Exercise: Please output all of the entries exactly and omit any images they hold.

Extracted records
.....
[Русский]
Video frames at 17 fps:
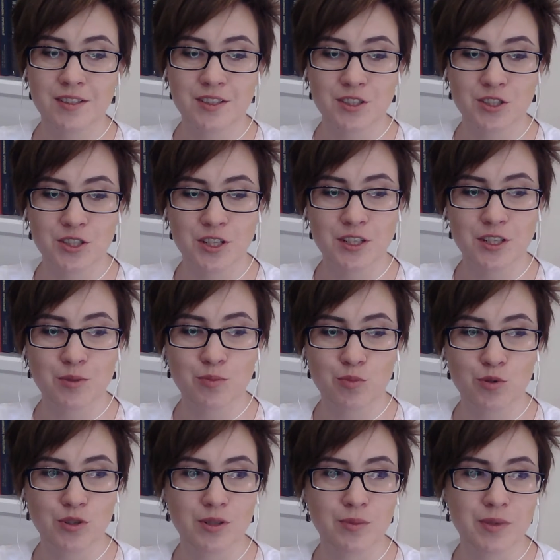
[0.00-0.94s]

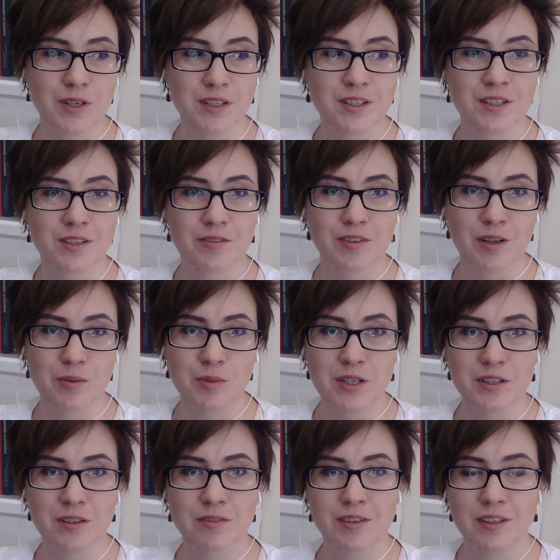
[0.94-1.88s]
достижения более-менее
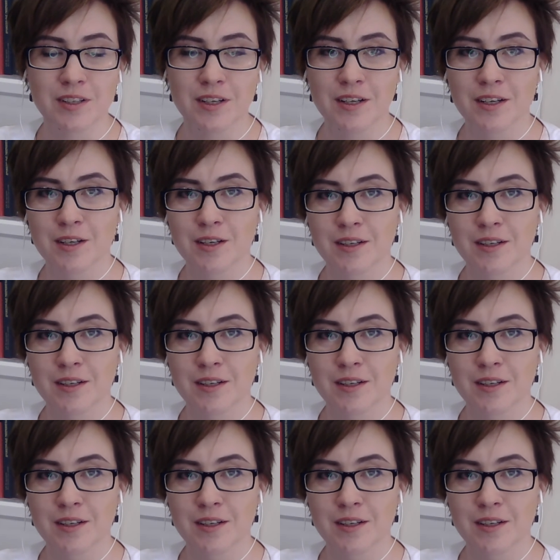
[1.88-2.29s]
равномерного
.....
Written reply:
[Русский]
Video frames at 17 fps:
[0.00-0.94s]

[0.94-1.88s]
достижения более-менее
[1.88-2.29s]
равномерного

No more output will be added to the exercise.